A high Cyclically Adjusted FCF per Share can signal that a stock is expensive relative to its fundamentals. Cyclically Adjusted FCF per Share represents the company's inflation-adjusted FCF per share over a 10-year period. View historical data on The Pegasus and its competitors. The Pegasus's current Cyclically Adjusted FCF per Share is $0.00. However, context matters — high-growth companies often justify higher valuations. Always evaluate alongside other metrics like GF Score™ and GF Value™.
Is The Pegasus stock overvalued right now?
The Pegasus (PEGX) has a current Cyclically Adjusted FCF per Share of $0.00. The current Cyclically Adjusted FCF per Share is $0.00. Investors should evaluate multiple metrics — including profitability, growth, and financial strength — before making a decision.
How is Cyclically Adjusted FCF per Share calculated?
Cyclically Adjusted FCF per Share is calculated from a company's financial statements. For The Pegasus (PEGX), the current Cyclically Adjusted FCF per Share is $0.00 as of Sep. 2006. GuruFocus calculates this using data sourced from SEC filings and annual reports. See the calculation section and 30-year financial data on this page for the full breakdown.
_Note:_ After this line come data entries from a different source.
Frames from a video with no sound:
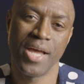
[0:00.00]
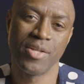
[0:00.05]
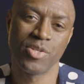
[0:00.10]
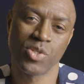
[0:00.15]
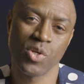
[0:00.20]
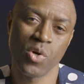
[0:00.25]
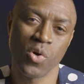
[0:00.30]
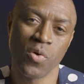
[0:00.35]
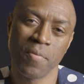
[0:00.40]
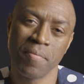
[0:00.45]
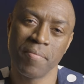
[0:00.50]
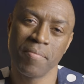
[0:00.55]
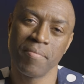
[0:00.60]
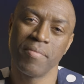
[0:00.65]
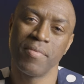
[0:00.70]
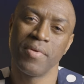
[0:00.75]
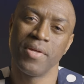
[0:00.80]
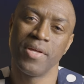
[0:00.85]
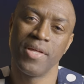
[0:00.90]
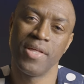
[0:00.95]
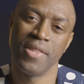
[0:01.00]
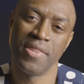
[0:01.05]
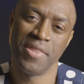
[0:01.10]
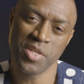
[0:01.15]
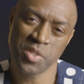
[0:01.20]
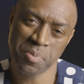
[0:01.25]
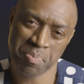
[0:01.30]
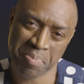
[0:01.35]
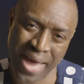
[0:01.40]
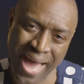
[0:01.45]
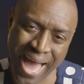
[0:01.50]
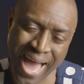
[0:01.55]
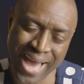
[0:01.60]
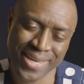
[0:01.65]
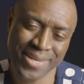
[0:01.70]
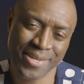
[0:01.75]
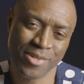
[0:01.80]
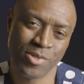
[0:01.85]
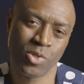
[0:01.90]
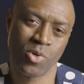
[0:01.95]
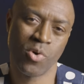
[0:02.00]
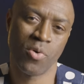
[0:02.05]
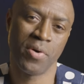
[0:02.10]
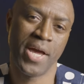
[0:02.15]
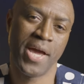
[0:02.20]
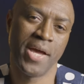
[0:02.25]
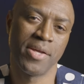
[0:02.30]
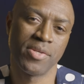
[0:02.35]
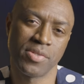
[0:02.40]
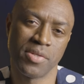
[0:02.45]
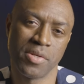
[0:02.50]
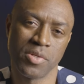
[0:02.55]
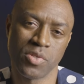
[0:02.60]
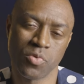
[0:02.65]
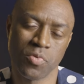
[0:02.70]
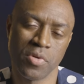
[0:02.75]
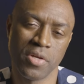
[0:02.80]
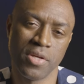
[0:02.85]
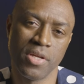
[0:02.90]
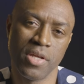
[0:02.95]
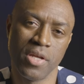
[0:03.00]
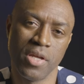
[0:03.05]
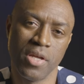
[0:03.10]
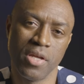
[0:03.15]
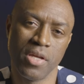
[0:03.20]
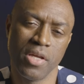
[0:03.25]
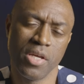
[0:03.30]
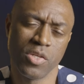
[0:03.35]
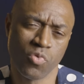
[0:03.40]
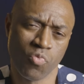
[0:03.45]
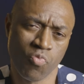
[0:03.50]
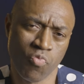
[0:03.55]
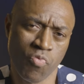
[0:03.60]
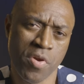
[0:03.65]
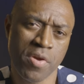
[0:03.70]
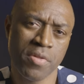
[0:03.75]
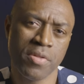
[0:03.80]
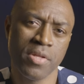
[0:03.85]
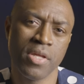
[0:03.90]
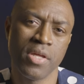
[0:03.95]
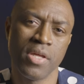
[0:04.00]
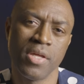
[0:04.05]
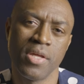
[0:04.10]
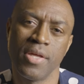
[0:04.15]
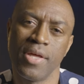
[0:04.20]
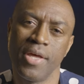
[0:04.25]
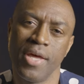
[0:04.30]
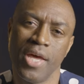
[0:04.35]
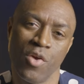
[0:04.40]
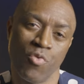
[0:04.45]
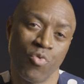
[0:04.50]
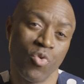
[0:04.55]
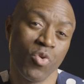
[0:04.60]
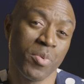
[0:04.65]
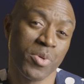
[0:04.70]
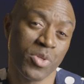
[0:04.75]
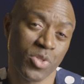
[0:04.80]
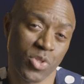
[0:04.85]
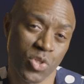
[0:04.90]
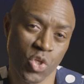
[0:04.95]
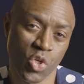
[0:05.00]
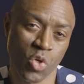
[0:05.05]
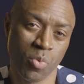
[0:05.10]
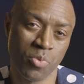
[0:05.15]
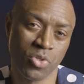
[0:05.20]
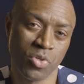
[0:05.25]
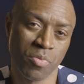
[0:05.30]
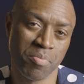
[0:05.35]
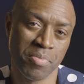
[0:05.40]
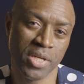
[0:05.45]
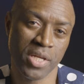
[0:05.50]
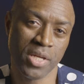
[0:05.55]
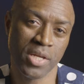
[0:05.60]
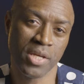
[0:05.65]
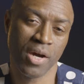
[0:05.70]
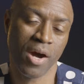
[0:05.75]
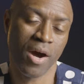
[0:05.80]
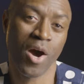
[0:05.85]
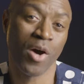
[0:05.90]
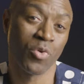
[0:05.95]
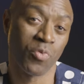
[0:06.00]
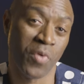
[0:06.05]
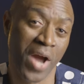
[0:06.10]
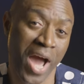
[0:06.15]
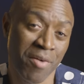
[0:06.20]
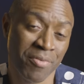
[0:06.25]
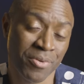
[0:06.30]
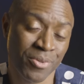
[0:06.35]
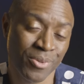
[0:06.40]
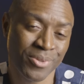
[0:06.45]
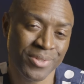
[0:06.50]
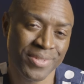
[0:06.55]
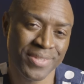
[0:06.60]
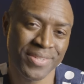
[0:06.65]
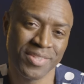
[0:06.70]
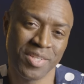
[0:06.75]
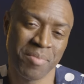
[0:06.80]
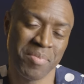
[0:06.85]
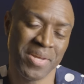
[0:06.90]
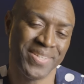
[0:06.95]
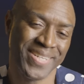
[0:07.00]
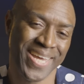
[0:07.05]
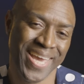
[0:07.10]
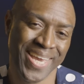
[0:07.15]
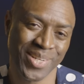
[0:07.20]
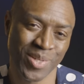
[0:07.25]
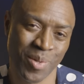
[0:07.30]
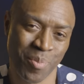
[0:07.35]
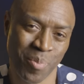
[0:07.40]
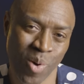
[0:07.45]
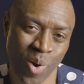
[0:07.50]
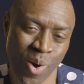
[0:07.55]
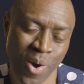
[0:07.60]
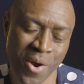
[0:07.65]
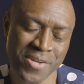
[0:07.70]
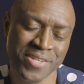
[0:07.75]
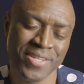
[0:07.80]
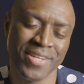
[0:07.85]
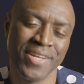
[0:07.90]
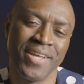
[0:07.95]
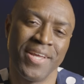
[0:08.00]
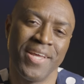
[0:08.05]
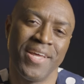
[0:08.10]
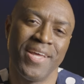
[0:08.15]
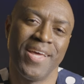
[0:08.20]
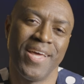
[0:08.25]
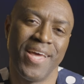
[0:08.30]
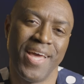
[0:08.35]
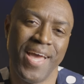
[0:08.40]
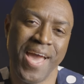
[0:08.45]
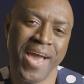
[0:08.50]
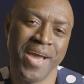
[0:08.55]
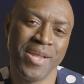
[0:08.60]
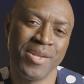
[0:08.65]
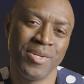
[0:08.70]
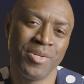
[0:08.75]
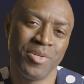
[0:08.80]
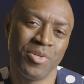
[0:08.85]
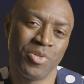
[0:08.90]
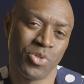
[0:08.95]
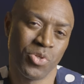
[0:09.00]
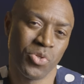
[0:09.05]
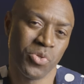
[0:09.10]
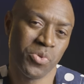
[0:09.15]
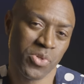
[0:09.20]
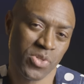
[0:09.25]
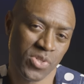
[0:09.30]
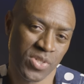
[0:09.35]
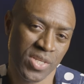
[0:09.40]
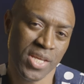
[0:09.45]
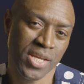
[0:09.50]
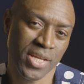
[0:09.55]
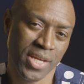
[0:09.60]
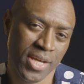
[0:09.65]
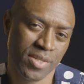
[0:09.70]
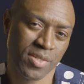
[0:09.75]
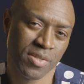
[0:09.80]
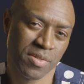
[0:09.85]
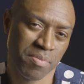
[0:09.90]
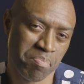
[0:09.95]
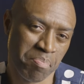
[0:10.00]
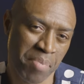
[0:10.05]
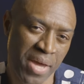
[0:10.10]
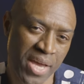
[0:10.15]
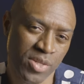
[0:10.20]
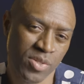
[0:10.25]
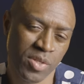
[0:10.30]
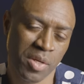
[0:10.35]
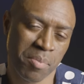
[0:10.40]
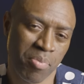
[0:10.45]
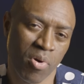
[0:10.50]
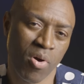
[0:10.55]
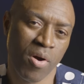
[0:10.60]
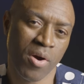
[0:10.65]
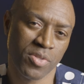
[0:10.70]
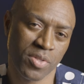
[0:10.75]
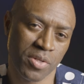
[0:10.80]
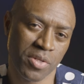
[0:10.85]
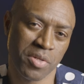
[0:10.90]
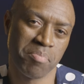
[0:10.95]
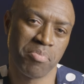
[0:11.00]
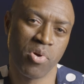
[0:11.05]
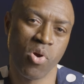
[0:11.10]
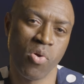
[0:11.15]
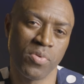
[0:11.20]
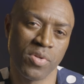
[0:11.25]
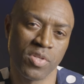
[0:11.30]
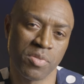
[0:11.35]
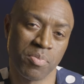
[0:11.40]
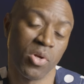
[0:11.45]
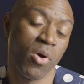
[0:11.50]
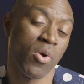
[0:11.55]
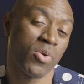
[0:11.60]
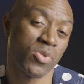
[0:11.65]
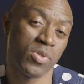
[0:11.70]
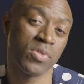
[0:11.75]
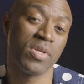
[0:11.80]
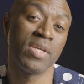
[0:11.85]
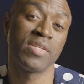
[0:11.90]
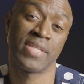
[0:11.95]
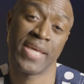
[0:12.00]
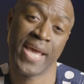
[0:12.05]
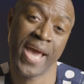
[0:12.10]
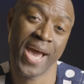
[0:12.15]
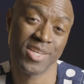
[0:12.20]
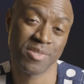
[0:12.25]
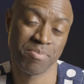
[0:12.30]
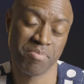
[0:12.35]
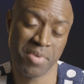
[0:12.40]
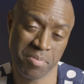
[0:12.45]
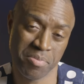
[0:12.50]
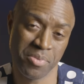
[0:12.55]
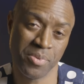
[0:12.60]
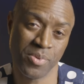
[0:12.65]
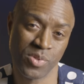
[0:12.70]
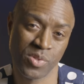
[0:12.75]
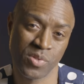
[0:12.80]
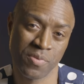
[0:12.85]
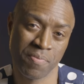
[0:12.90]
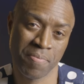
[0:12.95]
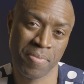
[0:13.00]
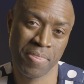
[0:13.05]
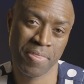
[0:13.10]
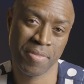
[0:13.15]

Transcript: And so this package called Ancestry is really a Rubik's Cube to be unraveled, to be taken apart, and to see its basic parts and components, but also its cast members.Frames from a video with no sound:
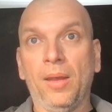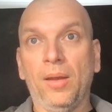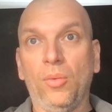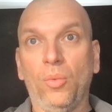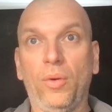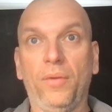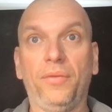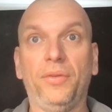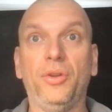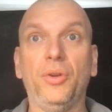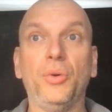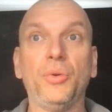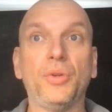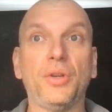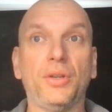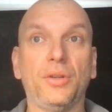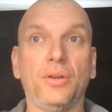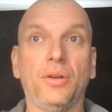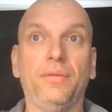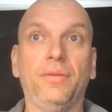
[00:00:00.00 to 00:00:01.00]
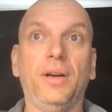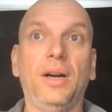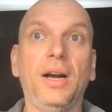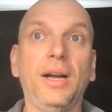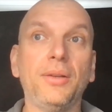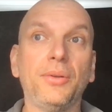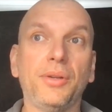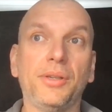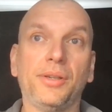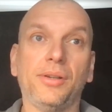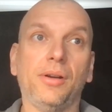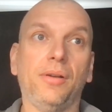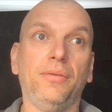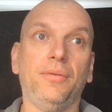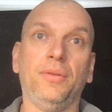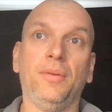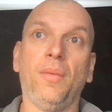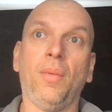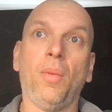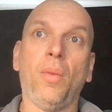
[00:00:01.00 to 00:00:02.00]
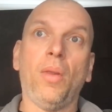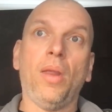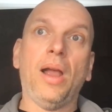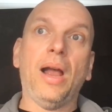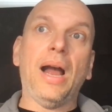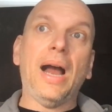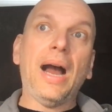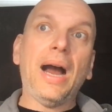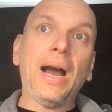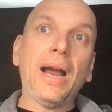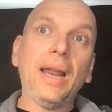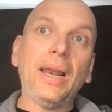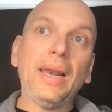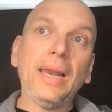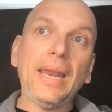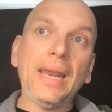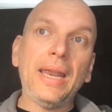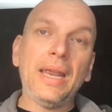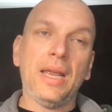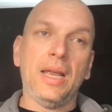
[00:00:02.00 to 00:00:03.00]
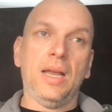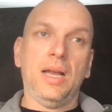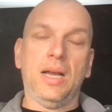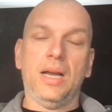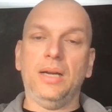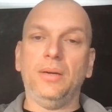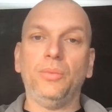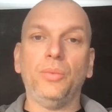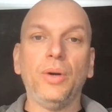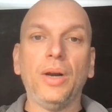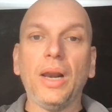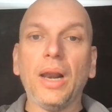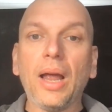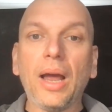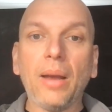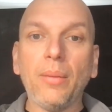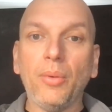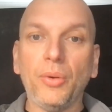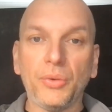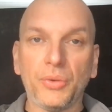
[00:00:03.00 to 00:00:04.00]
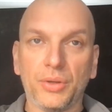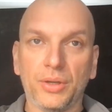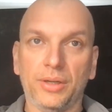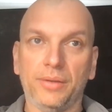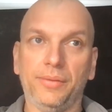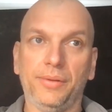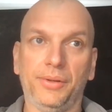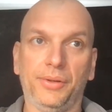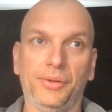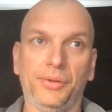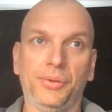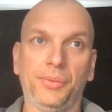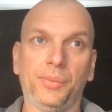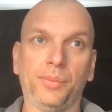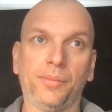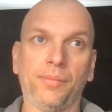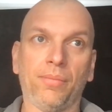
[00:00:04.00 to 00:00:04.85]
with dozens of hundreds of highly unreliable servers.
The Pegasus Business Description

Address 225 City Line Avenue, Suite 100, Bala Cynwyd, PA, USA, 19004
The Pegasus Companies Inc is the holding company for a variety of satellite and media companies. The company previously operated as an independent provider of DIRECTV to more than 1.1 million subscribers but went into bankruptcy following the termination of the relationship. The company primarily owns and operates six broadcast TV stations and operates three others. These stations serve markets in Tennessee, Florida, Pennsylvania, and Maine.